I’ve been two more times, despite the threat to my wallet and waistline, in part because of a particular pasta. Ah, the ravioli with truffles. Pillows of pasta sauced in cream with the prized aromatic underground mushroom hunted with the help of sows and dogs.
The first mouthful was a revelation, yet raised questions. How could anything taste so good? Why had it been two years since I’d had any truffles? Wasn’t it fantastic that, now I knew about Piccolo Mondo, I could have ravioli with truffles whenever I wanted — and have them with a glass of the house white for about 18 euros?
A sigh of “mmmm” escaped from my dining partner and me after each bite for an embarrassingly long time. The second time I ordered it, three days later, it was just as good.
We mentioned to our server that we lived nearby but had never been to the restaurant because we’d routinely gone for Italian food to a restaurant near the Hauptstrasse.
“For tourists,” she said. We hung our heads.
Despite its less-than-stellar location, the restaurant has been in business for 35 years and has been recognized as superior both with a listing in the 2011 Michelin Guide and last year by a German organization as one of the best restaurants in southern Germany. All of its pasta is homemade, and the fish is bought fresh daily.
Each course, every dish we tried was amazingly good. Our appetizer, seafood antipasto, was fresh, flavorful and included an oyster. Our roasted branzino, or sea bass, with rosemary, so delicate as to be almost ethereal, came with a side of spinach, carrots and potatoes that even non-veggie fans would love. Our lamb chops were tiny, tasty and grilled medium rare.
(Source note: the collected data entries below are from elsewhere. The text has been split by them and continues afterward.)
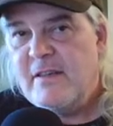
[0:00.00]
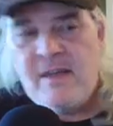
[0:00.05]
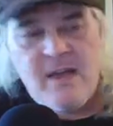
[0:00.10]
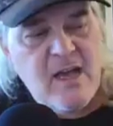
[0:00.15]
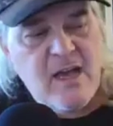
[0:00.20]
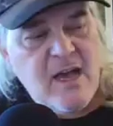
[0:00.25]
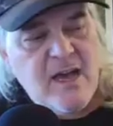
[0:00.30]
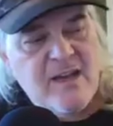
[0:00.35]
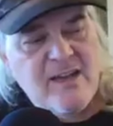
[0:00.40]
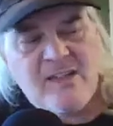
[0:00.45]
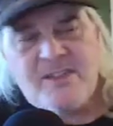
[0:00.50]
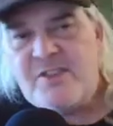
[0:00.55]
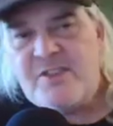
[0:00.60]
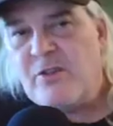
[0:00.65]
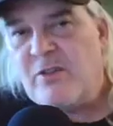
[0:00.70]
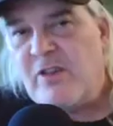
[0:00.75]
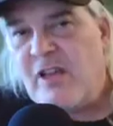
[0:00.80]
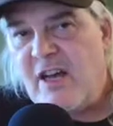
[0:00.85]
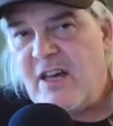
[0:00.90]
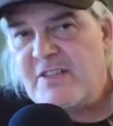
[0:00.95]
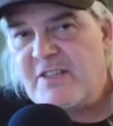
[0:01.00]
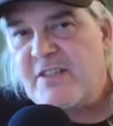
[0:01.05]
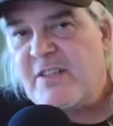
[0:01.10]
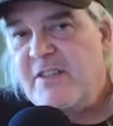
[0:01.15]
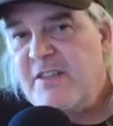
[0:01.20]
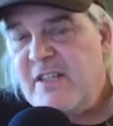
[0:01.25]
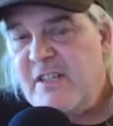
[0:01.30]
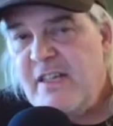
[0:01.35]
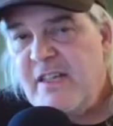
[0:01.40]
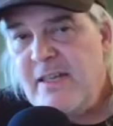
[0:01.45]
I also
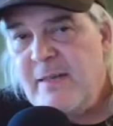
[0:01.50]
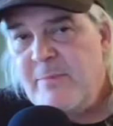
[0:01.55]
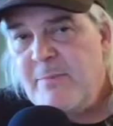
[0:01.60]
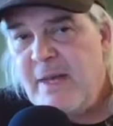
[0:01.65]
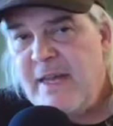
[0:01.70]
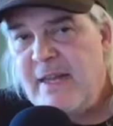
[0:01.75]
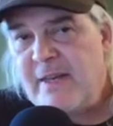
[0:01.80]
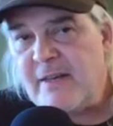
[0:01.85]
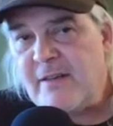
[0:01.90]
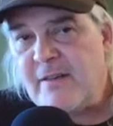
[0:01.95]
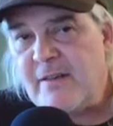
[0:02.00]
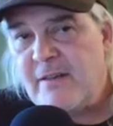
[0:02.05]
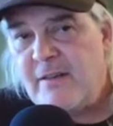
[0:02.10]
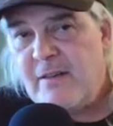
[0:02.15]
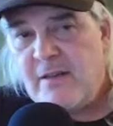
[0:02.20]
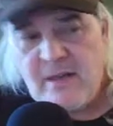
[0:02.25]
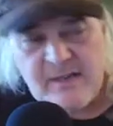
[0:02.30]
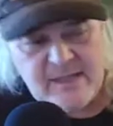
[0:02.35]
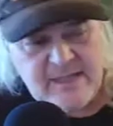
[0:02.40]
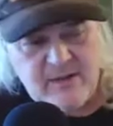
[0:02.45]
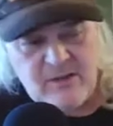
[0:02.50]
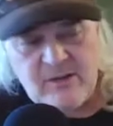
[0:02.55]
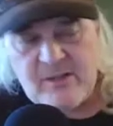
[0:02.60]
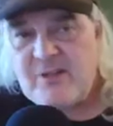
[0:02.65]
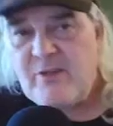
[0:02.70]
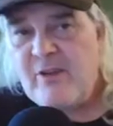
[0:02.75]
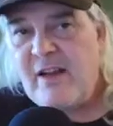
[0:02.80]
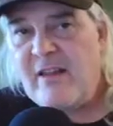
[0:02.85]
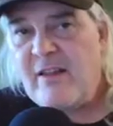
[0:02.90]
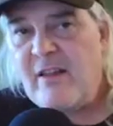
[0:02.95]
lost D.E. Bina, a
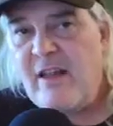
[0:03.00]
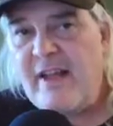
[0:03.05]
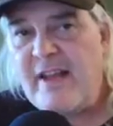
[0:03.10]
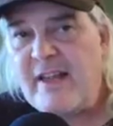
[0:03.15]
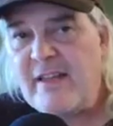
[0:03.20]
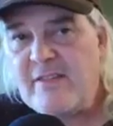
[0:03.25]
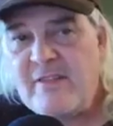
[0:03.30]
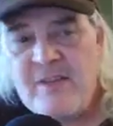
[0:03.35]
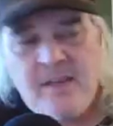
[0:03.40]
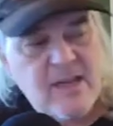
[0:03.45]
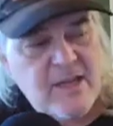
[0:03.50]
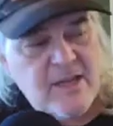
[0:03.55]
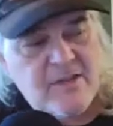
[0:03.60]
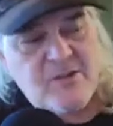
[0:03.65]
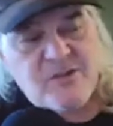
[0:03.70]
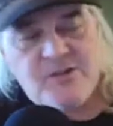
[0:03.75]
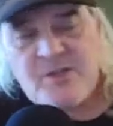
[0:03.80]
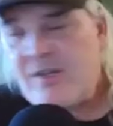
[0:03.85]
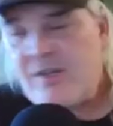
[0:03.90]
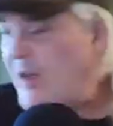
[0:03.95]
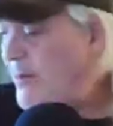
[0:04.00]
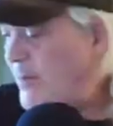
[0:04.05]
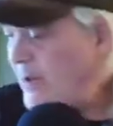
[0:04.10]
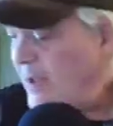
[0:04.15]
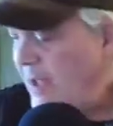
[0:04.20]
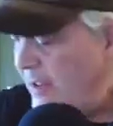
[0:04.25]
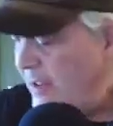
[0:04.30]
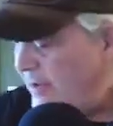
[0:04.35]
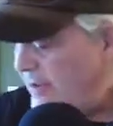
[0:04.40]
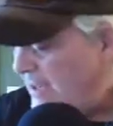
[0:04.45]
character I liked. And there's a couple
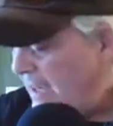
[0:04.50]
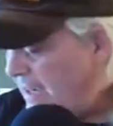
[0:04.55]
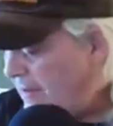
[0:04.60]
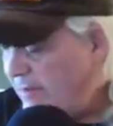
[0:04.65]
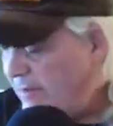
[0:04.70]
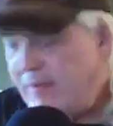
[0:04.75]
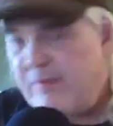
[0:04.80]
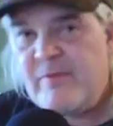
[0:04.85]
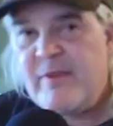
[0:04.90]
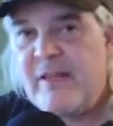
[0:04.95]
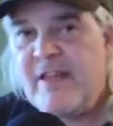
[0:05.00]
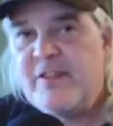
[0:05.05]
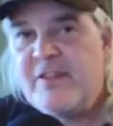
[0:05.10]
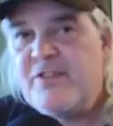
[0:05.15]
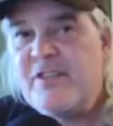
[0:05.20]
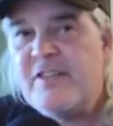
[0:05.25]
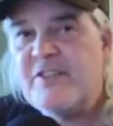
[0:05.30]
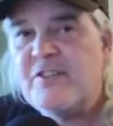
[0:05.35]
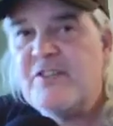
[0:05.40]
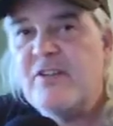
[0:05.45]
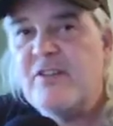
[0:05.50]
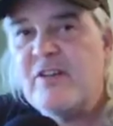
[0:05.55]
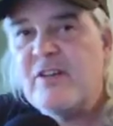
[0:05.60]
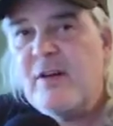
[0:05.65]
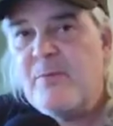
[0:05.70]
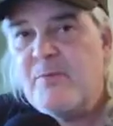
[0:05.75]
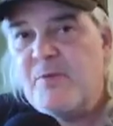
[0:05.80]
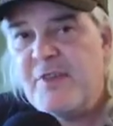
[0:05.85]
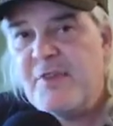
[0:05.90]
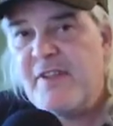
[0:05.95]
others I haven't even had a chance to look
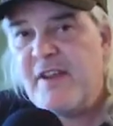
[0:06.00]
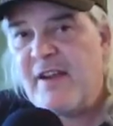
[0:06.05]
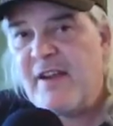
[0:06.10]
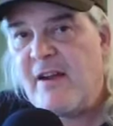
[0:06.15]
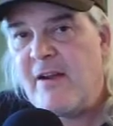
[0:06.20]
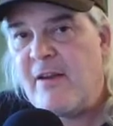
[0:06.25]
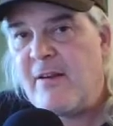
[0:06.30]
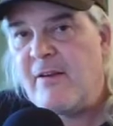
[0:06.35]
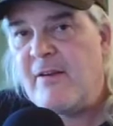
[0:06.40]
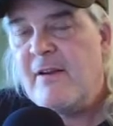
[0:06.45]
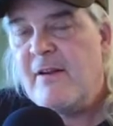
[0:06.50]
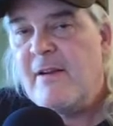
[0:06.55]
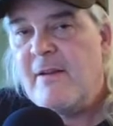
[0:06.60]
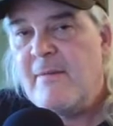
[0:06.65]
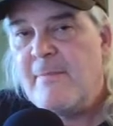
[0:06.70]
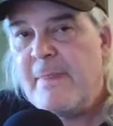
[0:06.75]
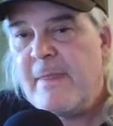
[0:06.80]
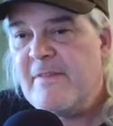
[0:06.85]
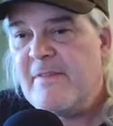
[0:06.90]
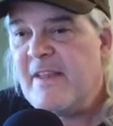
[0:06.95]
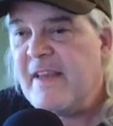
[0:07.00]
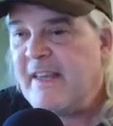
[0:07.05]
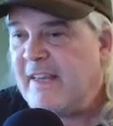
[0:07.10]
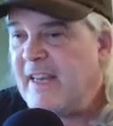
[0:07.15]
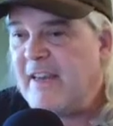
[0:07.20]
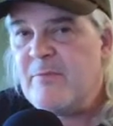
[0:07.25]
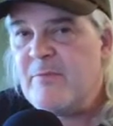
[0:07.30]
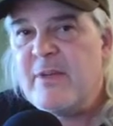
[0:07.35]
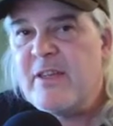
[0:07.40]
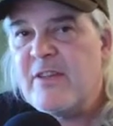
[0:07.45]
up what they are that they
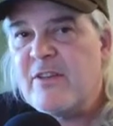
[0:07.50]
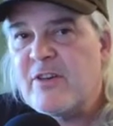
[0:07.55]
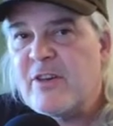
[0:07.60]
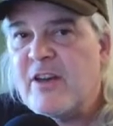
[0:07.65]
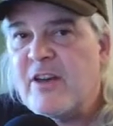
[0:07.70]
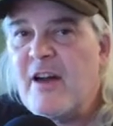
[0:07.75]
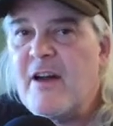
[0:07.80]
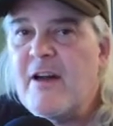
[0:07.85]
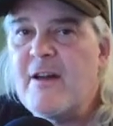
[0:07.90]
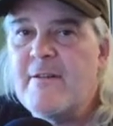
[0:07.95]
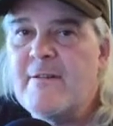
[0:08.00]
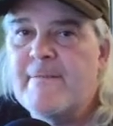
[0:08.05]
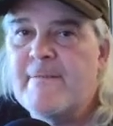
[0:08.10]
gave me that are gone.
The ambience in the restaurant’s two rooms is serene and understated with sconces lighting white-and-pink stucco walls. The decor includes some modern art, decorative wine bottles and fresh flowers on the tables. There’s a chalkboard of specials, and a printed menu that we’ve yet to order from but includes 13 pastas, six fish dishes, five cheese selections, five veal selections and five beef dishes.
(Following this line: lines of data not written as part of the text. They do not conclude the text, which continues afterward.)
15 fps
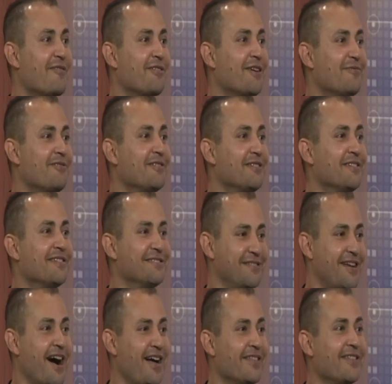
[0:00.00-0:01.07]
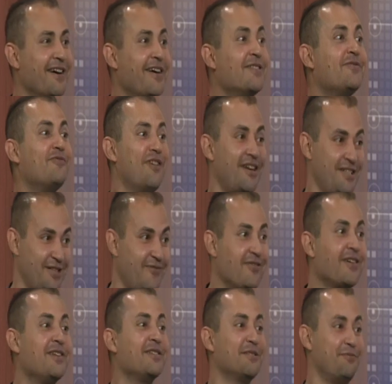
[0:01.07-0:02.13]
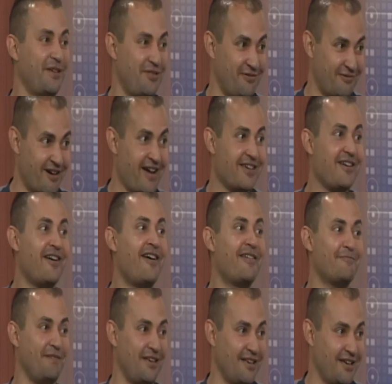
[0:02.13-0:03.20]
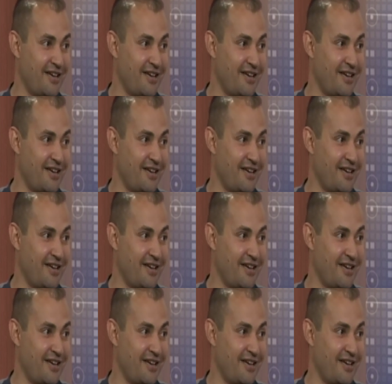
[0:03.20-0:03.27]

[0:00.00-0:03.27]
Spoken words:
they will tell that it's very difficult to be in the Iraqi army.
Diners may also order pizza. But why would they?
Location: Klingenteichstrasse 6, Heidelberg 69117
Directions: The restaurant, in the vicinity of the Heidelberg castle, is tricky to find. It's across the street and up the hill from a big church, Peterskirche, and the Heidelberg University library. The restaurant has a small parking garage; if it's full, there's a pay lot nearby.
Hours: Noon to 3 p.m. and 6 p.m. to midnight daily except Mondays, when it's closed.
Food: Italian cuisine.
Prices: Expensive. Appetizers start at 12 euros and salads at 9 euros. Pasta dishes range between 12.50 euros and 15 euros; fish dishes start at 21 euros and rise, with the mixed grilled fish for two at 27 euros per person. The most expensive meat dish is a filet of beef in red wine sauce with green peppers for 26 euros. Pizzas cost 8 euros to 10 euros.
English menu: No
Clientele: Locals, a few tourists and Americans.
Atmosphere: Casual dress.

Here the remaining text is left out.